[DATA]
++++++

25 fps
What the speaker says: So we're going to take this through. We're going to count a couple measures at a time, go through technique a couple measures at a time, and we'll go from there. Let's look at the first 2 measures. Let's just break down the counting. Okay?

++++++

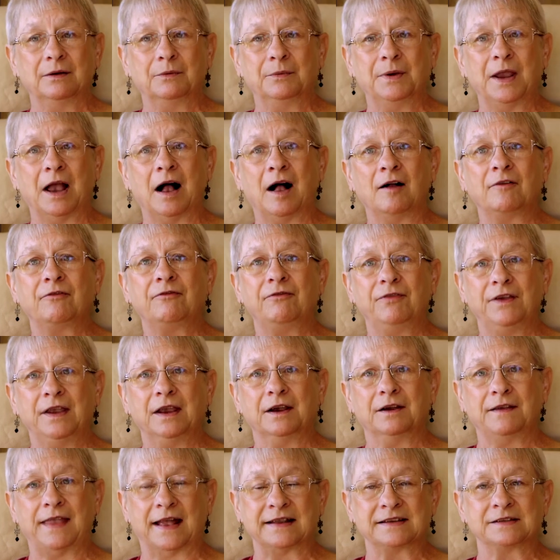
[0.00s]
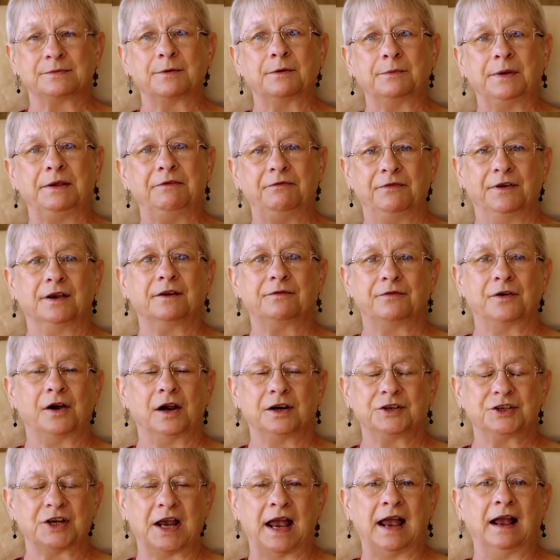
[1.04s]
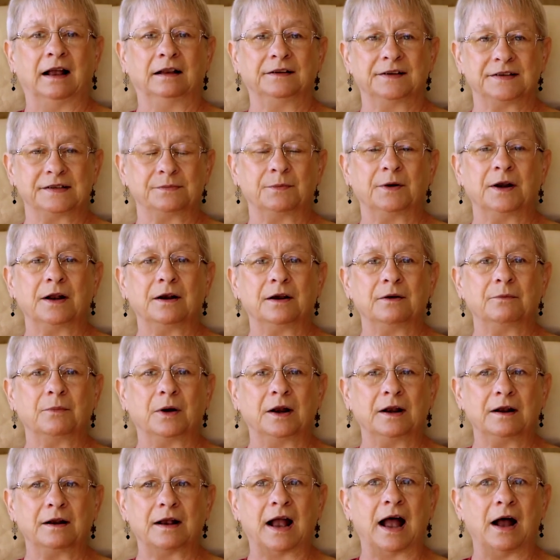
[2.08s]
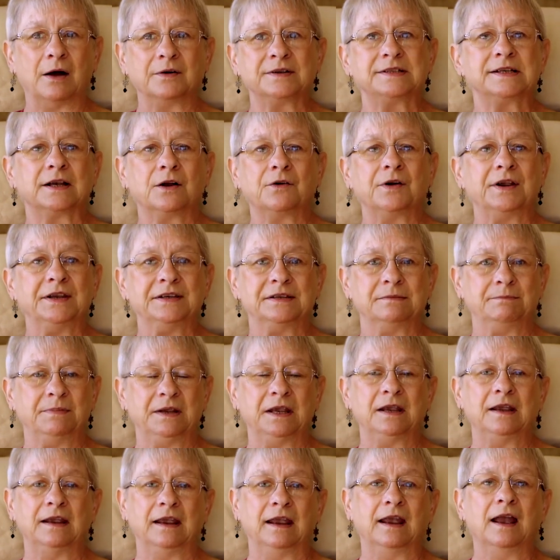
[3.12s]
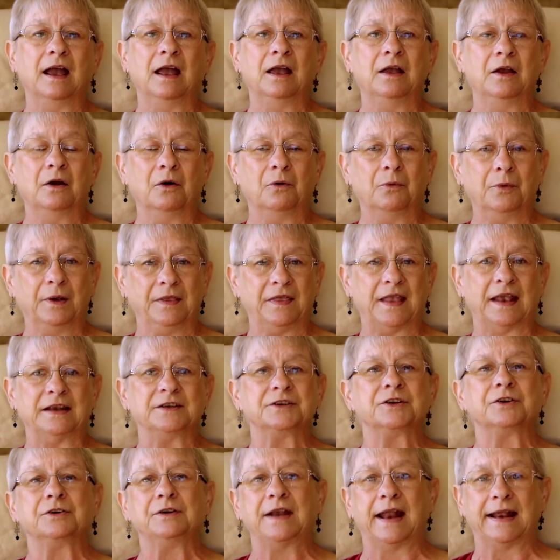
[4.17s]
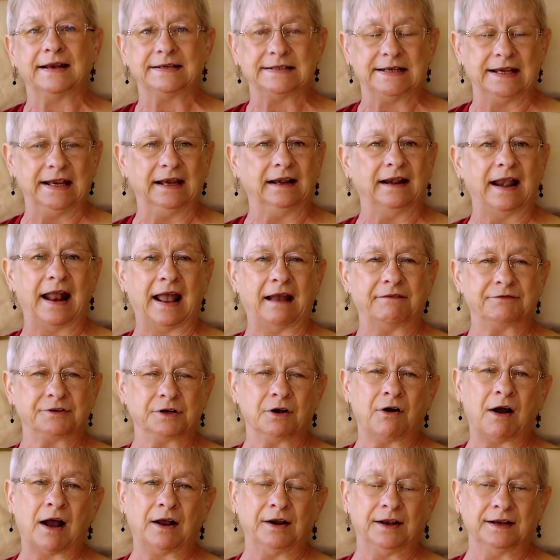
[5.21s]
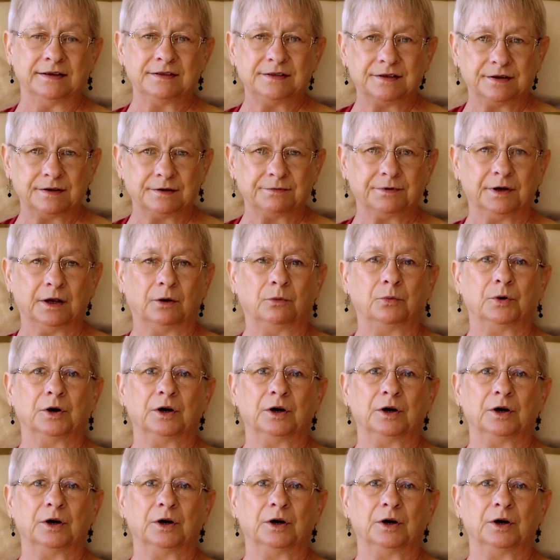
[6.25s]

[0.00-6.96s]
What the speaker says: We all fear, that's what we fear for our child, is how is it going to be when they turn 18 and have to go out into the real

++++++

Exactly how many lines of the material contain the word "going"? Write the number alone.

2